I could attempt to simulate the decision making process around whether or not to buy more bandwidth, but it would really just be a bunch of BS that I pulled pretty much out of thin air.
Instead, I will set it up so that whole GB amounts always result in the purchase of additional bandwidth. Fractional amounts only result in an additional purchase if there would be more than 4 days remaining in the billing cycle (I did pull 4 days out of thin air). The number of days in the month remaining was estimated by uniformly distributing the total monthly usage amount across the entire month, i.e., daily usage is the total divided by the 30 days. This is best explained with an example.
Let’s consider that a value of 5.25 GB is drawn for a particular month. This is 3.25 GB in excess of the 2GB quota. The first 3 GB generates ¥3,000 additional data charges. If the 5.25 GB was used evenly over a 30 day month, this would be 0.175 GB per day. The remainder of 0.25 GB represents less than two days, and in this simulation, no additional data are purchased. The 0.25 GB are essentially thrown out, and the user struggles though 1.5 days at 128 kbps. The monthly cost would be ¥6,500 with the 2 GB plan and ¥5,000 with the 5 GB plan.

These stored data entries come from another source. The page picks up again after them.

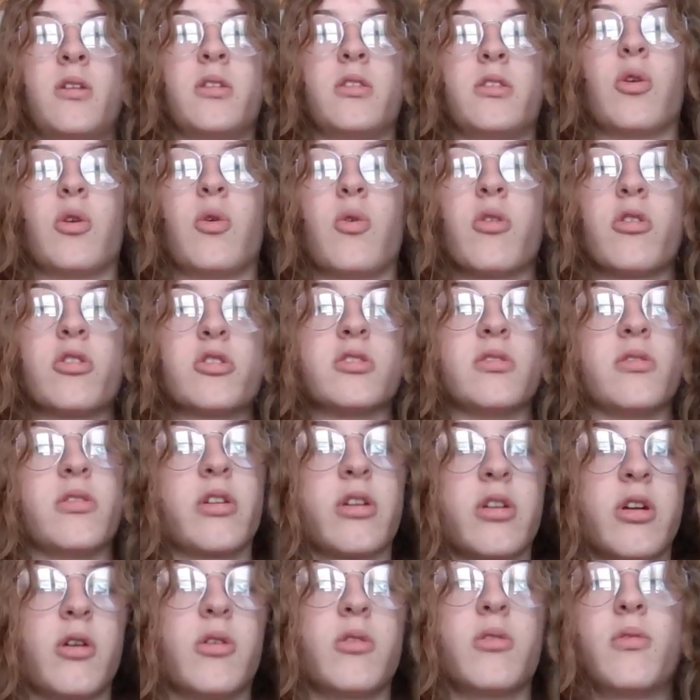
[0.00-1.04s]
The origin of the
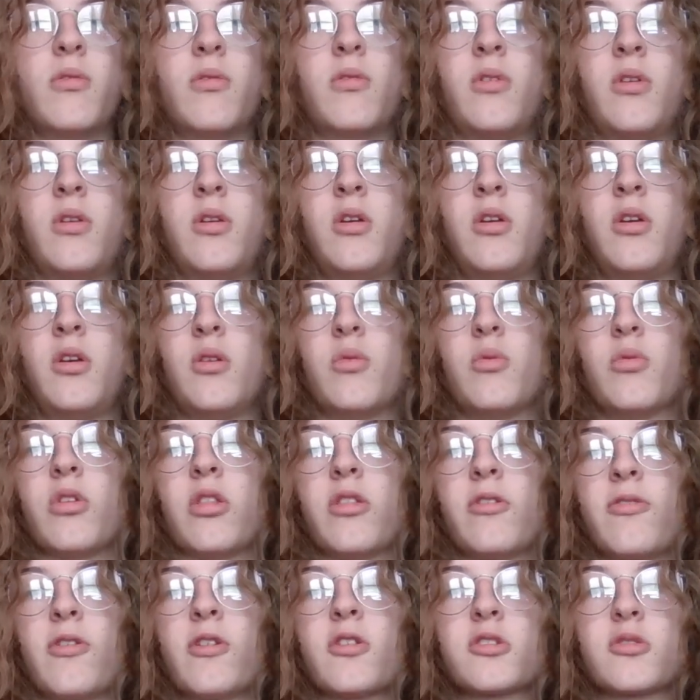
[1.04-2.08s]
goat. One of
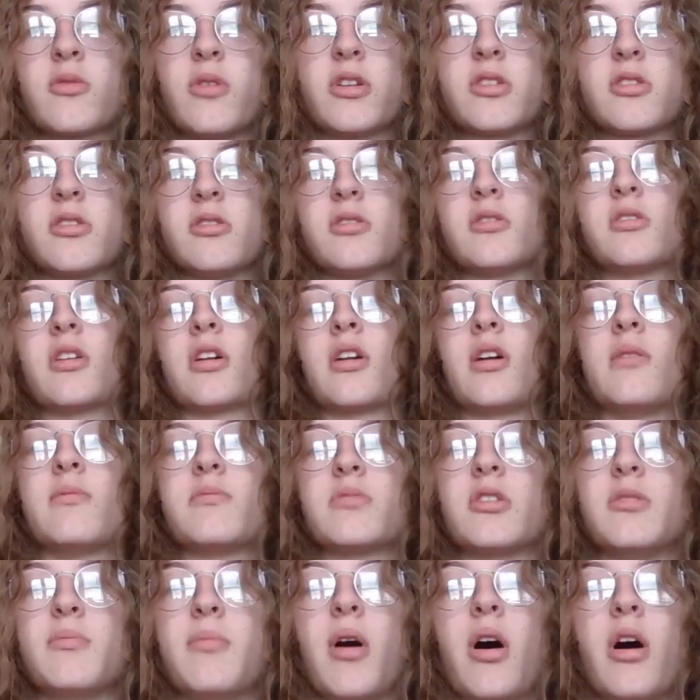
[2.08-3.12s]
the first questions that
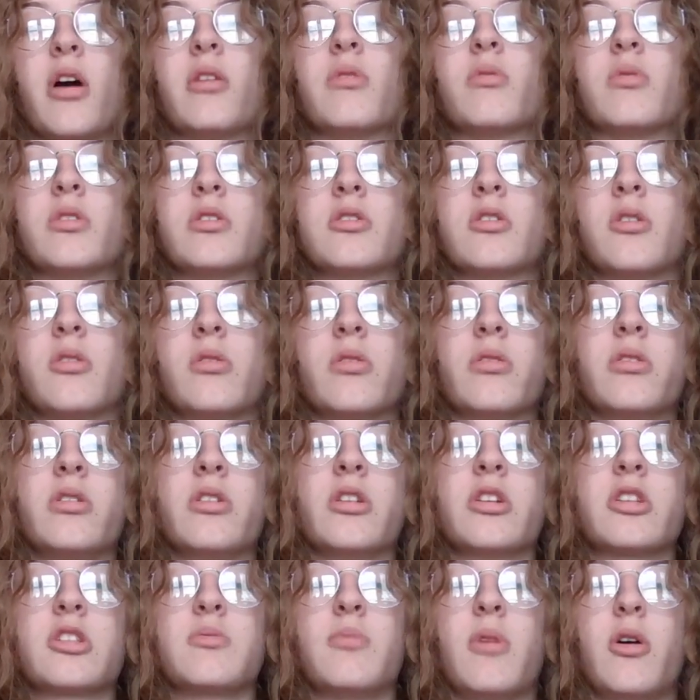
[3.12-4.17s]
comes to mind when told
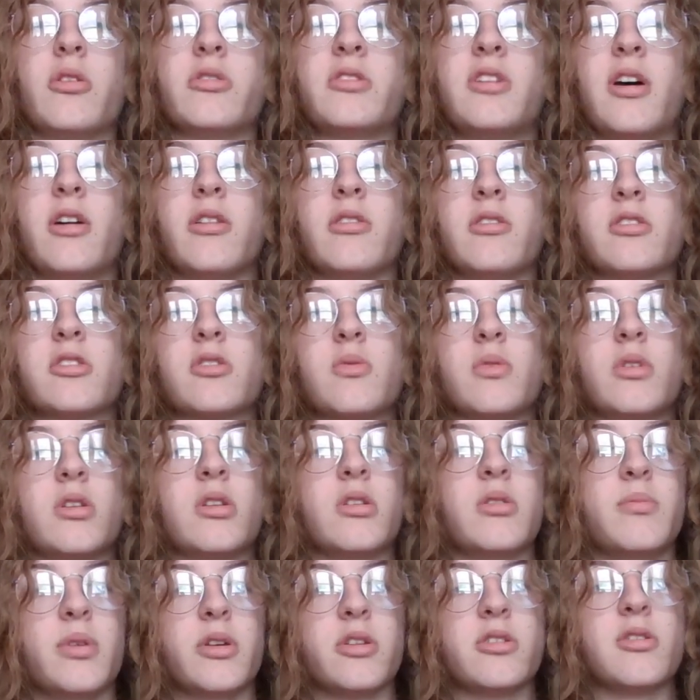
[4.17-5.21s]
that a small town in
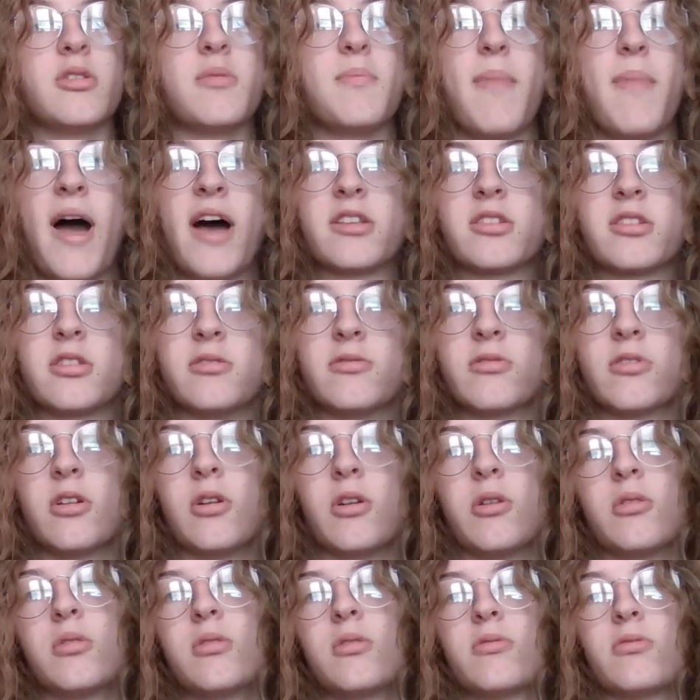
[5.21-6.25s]
Sweden built a massive
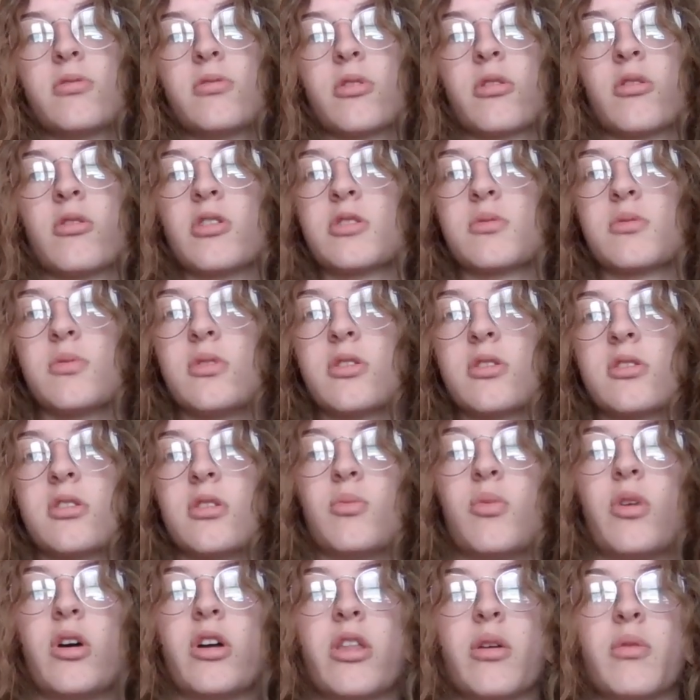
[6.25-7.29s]
goat for Christmas
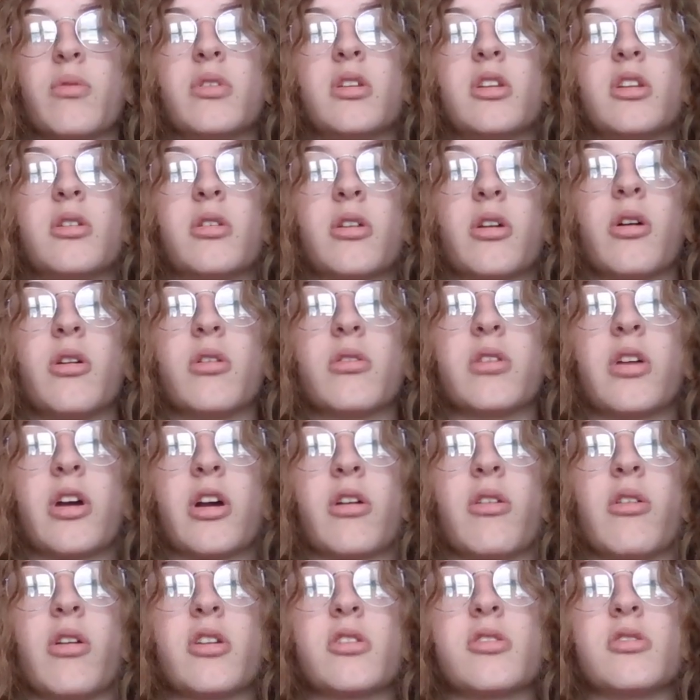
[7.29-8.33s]
and why they would need a goat
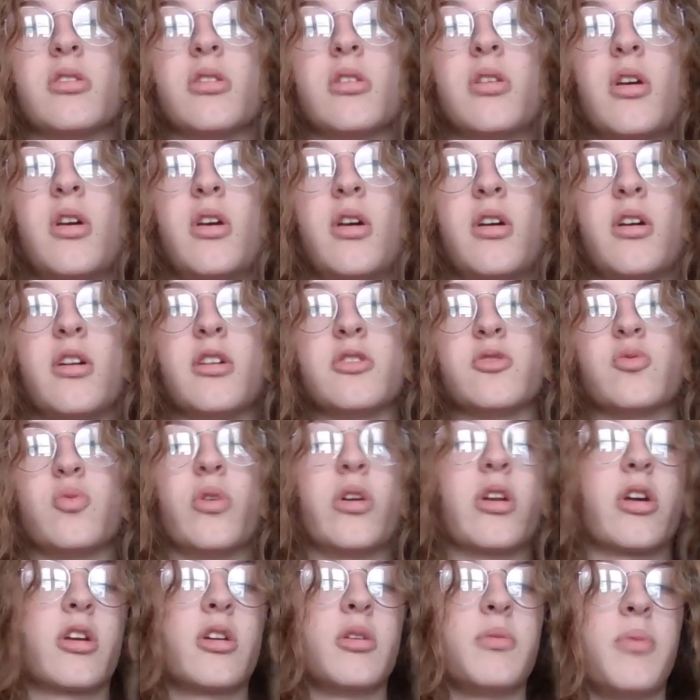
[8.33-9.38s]
decoration is
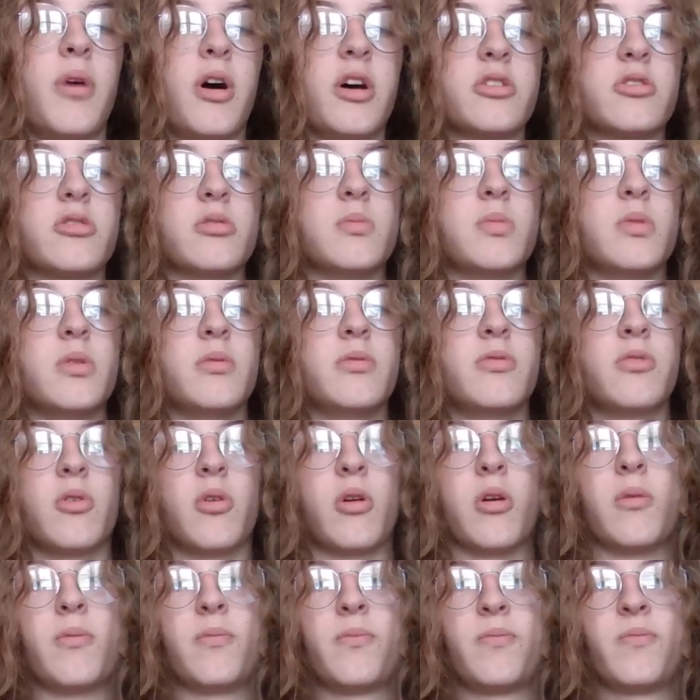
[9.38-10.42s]
what it could possibly be
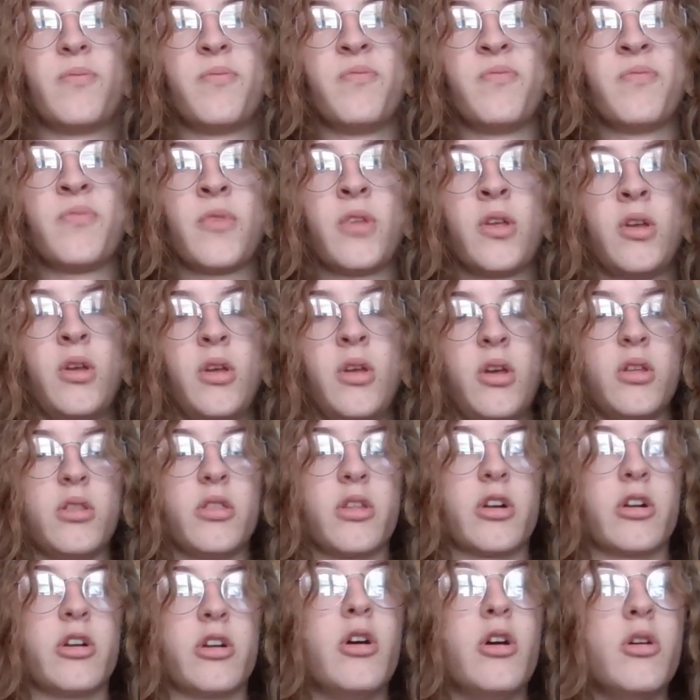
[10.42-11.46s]
for.
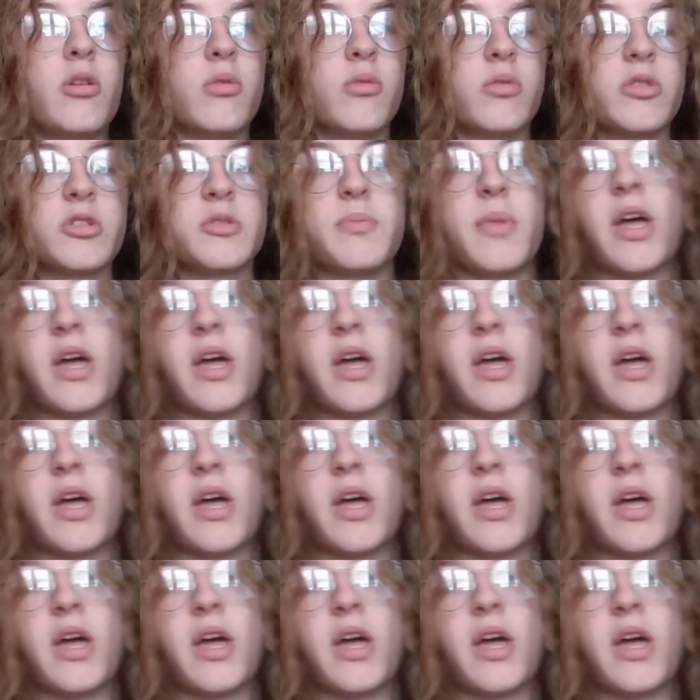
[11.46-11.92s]
The goat was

And the least expensive one is…The 2 GB plan, FOR ME. This cannot be applied to anyone else unless their usage habits are exactly like mine. In the figure below, blue shows the results for the 7 GB plan, green for the 5 GB, and red for the 2 GB. The primary graph is the cumulative cost. The dots are the mean of all 100,000 simulations, and the error bars shows the standard deviation. The lower right bar graph shows the (mean) total after two years (i.e., where lines stops in the upper right).
Because I have set 7 GB as the maximum, the potential total cost of the 7 GB plan does not vary during simulation and would cost a total of ¥136,800 over two years. The cost of the 5 GB and especially the 2 GB plans is variable across simulations. From the start until 24 months, the mean cost of the 2 GB plan is always lower than the 5 GB plan, but there is a possibility, that by chance alone, the 2 GB plan could actually cost more. You can see that the uncertainty in the 2 GB plan is quite large, and if many month’s data usage was actually drawn from the upper limit in the range of values, the cost would exceed the 5 GB plan. I estimate that the chance of this happening is rather low (but not so low as to be completely discarded). As shown in the upper left, in 76% of all simulations (76,000), the 2 GB plan resulted in a lower total cost. The reverse occurred only 26% of the time.
So based on this, I would have a reasonable chance of saving a modest amount of money over the next 2 years with the 2 GB plan, especially when you consider that I am free to modify my behavior if it seems I may exceed my quota.
Scaling to a large number of devicesI worry that most of you haven’t even made it this far, and those of you who did are probably saying “wut?” I can expand this to consider multiple devices sharing data, adding another simulation for each device and adding up the results. For example, I also have a data-only device that currently uses a b-mobile Fair SIM. I also have a good idea of how much data that device consumes, so I can sum the total data consumed between both devices to see if it would be cheaper to cancel the Fair plan from b-mobile and get a second Docomo SIM that shares my data quota. In this case, I can already imagine that the chances of the 2 GB plan being the cheapest would be reduced, but since the Fair plan is designed for little usage (on average 250 MB/month), it still could be in my best interest to get the 2 GB plan.
If there is enough interest in seeing the results of this, I can make another post considering sharing between devices, family members, or small business employees.